By Armond White
Harvey Weinstein may call 2013 “a great moment” for “great black filmmakers” just because he happens to be releasing three high-profile films with Black subjects, but the year’s first real sign of new life and energy in movies about Black Americans is the low-budget Newlyweeds, written and directed by Shaka King, a recent New York University graduate who has either the audacity or naivete to make a Black stoner flick as his debut feature (now showing at Film Forum).
Unlike Method Man and Redman in How High (2001), the two young lovers, Lyle (Amari Cheatom) and Nina (Trae Harris), who blaze their time away in Newlyweeds, are not pop icons–so they ought to be explained as characters. It isn’t enough that King imagines an audience of young Black (and other) stoners who might identify with his Brooklyn-based couple; he needs to go deeper than Mumblecore and examine Lyle and Nina’s decision to constantly escape reality.
King begins promisingly with lazy macho Lyle’s pillow talk response to Nina’s description of her dream about Busta Rhymes: “I don’t dream. That’s why I burn,” he says. In her own private haze, Nina retorts “That’s why you don’t remember your dreams.” Some serious alienation here. These Black youths’ dreams are not sociologically deferred as in the Langston Hughes poem; they’re consciously delayed. Newlyweeds (which drops the premise of Lyle and Nina’s impending marriage and their Galapagos Islands honeymoon in the manner of stoner forgetfulness) uses the vague state of dreaming to show Lyle and Nina’s idle hopes.

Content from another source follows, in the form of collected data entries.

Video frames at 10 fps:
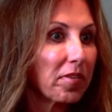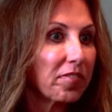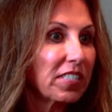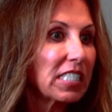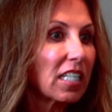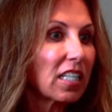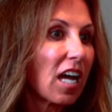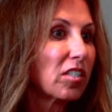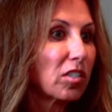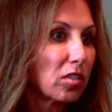
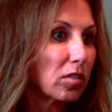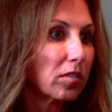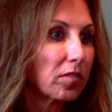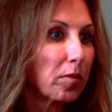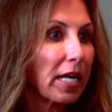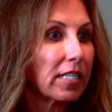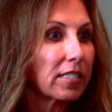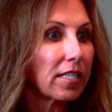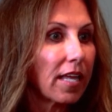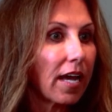physiological
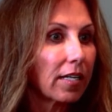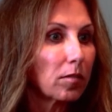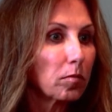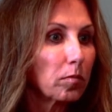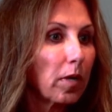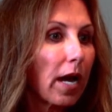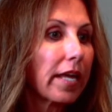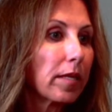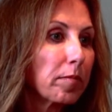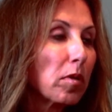ways that
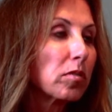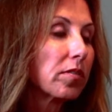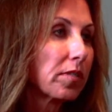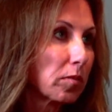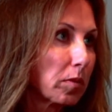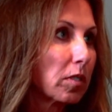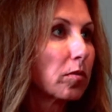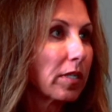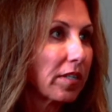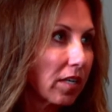I think most of us would
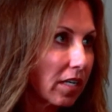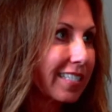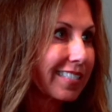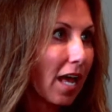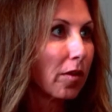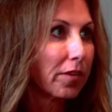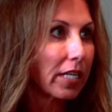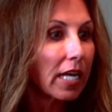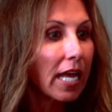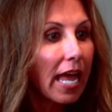agree is
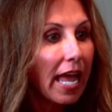healthy.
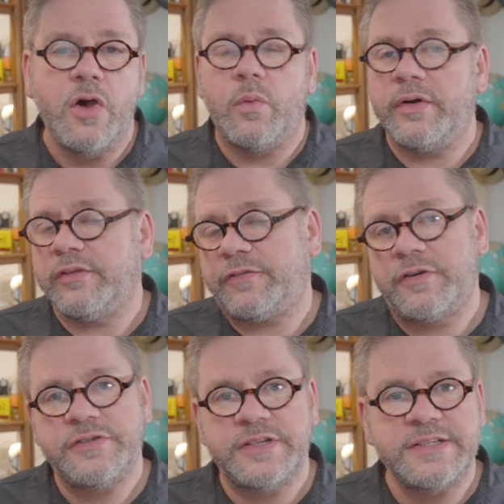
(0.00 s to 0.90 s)
one of the
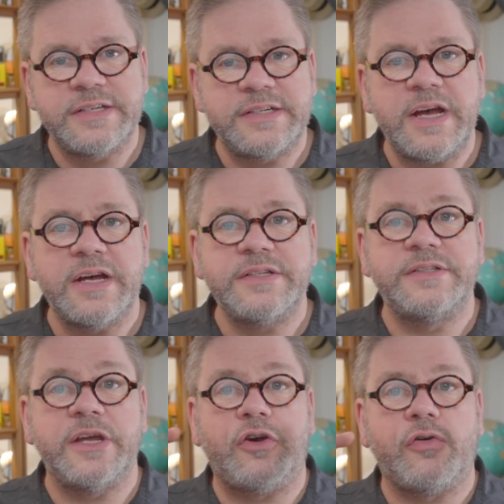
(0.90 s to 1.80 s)
first things it does
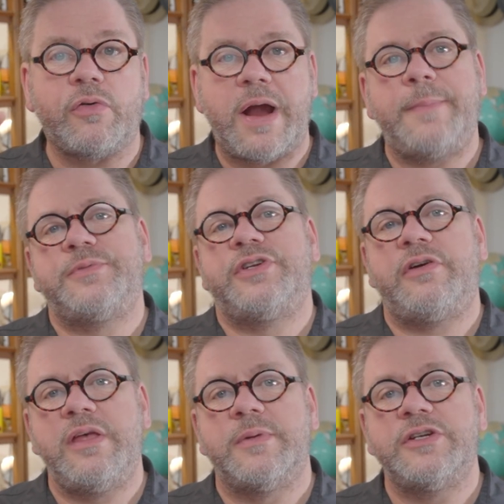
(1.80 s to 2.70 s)
is it crops
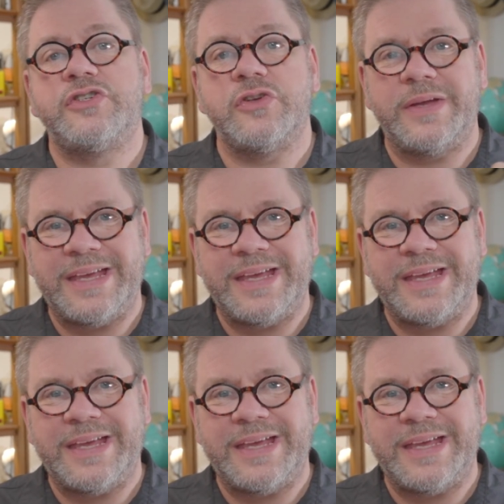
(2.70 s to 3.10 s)
your image so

Lyle’s an itinerant repo man and Nina’s a guide at Brooklyn’s Childrens Museum. These unambitious weed-smokers, of the post-Civil Rights and post-hip-hop generation, could only be conceived by a college student privileged enough to escape the social deprivations of the past. Film-brat King, like his characters, is one of the unencumbered children of Bill Gunn’s Ganja and Hess–unburdened because unaware of social responsibility or unconcerned with personal heritage. Their failures are their own which at least signals King’s honesty. (A puzzling shot from inside Nina’s Balinese death mask jest presents the idea that this generation enjoys a new spoiled-brat solipsism; it contrasts the milestone of Bill Gunn’s desperate fascination with Black cultural heritage in the 1973 Ganja and Hess.)
That Lyle can slip so easily off the social grid indicates a harsh alternative for the pessimistic stoner (he actually dreams about being in the ‘70s Blaxploitation film Tough Guys) but it’s not mysterious that Nina is attracted to him. Cheatom has bad dude sex appeal, more street than Michael B. Jordan in Fruitvale Station–and witty, as when, doning a bearded Melvin Van Peebles guise to catch a deadbeat old lady, he grumbles “Nothin’ slick to a can of oil” or tells an unhelpful pot dealer “Stay in school, Shorty!”
Movies rarely depict Black recklessness without judgment and that’s King’s comic approach; his bemused view of stoner habit has a freewheeling quality, indifferent to old-time fears of how drugs effect the Black community–the do-gooder impulse that often turns Black stories into sociological lessons. King is unafraid of local color or literal color; clothes and décor and wacky situations sometimes make Newlyweeds bloom into very amusing anecdotes (in a tenement, a playground and a memorable jail cell scene).
Imagine a rebirth of the Fauve-like palette Spike Lee got with cinematographer Ernest Dickerson yet without Lee’s polemical harangues. King’s comic vision is derived from Method Man and Redman’s impudence–with an assist from Snoop Dogg‘s popular tree-smoking habits. But King’s narrative also develops an inevitable fecklessness. He drops the tension of Lyle and Nina’s relationship. The hazards of their tandem laziness (“She smoke like a dude!”) are ignored for sentimental indulgence of Lyle’s self-pity–as in a “family” scene where a street-running brother sets him straight. Nina’s bourgie background is revealed in the superficial manner of TV class critique (what’s King got against the Huxtables?) rather than the complex depth of Bill Gunn’s script for The Landlord or Benny Boom’s Next Day Air, the recent drug comedy that matched August Wilson richness. Newlyweeds displays promising talent but King won’t signify a rebirth of Black filmmaking until he satisfies his cinematic heritage.